Requirement: Look through the material below. Return exactly the lines from the one with "[0:00.90-0:01.80]" through the one with "Word for word: and", both included.

Data provided:
────

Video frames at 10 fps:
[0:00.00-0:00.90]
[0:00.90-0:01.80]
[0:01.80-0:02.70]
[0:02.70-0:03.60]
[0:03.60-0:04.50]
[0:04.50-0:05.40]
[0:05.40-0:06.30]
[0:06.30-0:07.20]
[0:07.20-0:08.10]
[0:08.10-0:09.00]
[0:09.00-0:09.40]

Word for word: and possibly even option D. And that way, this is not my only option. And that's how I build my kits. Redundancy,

────

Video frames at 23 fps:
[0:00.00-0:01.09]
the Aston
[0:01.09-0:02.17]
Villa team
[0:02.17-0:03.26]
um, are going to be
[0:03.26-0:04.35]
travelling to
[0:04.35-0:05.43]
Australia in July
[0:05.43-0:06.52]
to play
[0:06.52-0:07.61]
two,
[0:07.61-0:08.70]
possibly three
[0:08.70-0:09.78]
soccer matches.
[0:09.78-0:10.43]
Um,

────

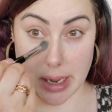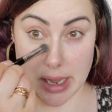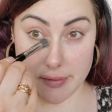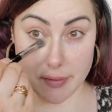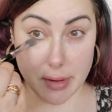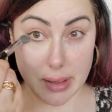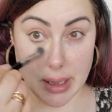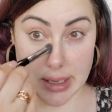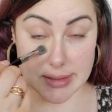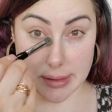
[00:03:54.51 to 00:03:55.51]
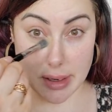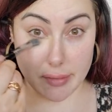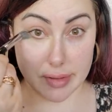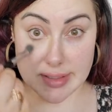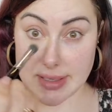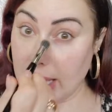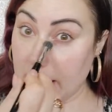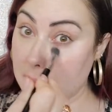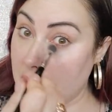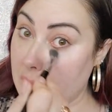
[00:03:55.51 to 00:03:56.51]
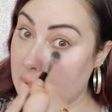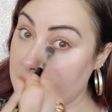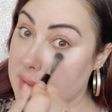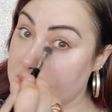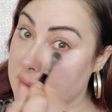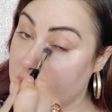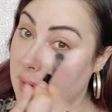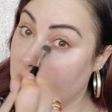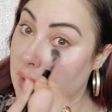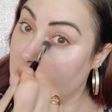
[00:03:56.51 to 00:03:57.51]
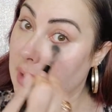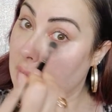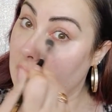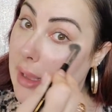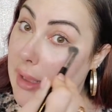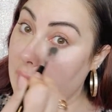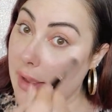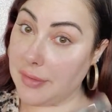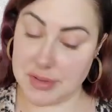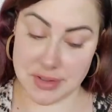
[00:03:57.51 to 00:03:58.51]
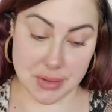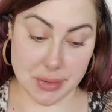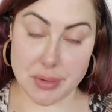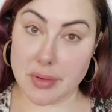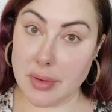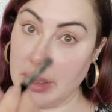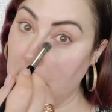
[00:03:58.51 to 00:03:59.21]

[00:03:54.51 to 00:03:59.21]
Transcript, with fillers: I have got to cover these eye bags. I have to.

────

Response to this exercise:
[0:00.90-0:01.80]
[0:01.80-0:02.70]
[0:02.70-0:03.60]
[0:03.60-0:04.50]
[0:04.50-0:05.40]
[0:05.40-0:06.30]
[0:06.30-0:07.20]
[0:07.20-0:08.10]
[0:08.10-0:09.00]
[0:09.00-0:09.40]

Word for word: and possibly even option D. And that way, this is not my only option. And that's how I build my kits. Redundancy,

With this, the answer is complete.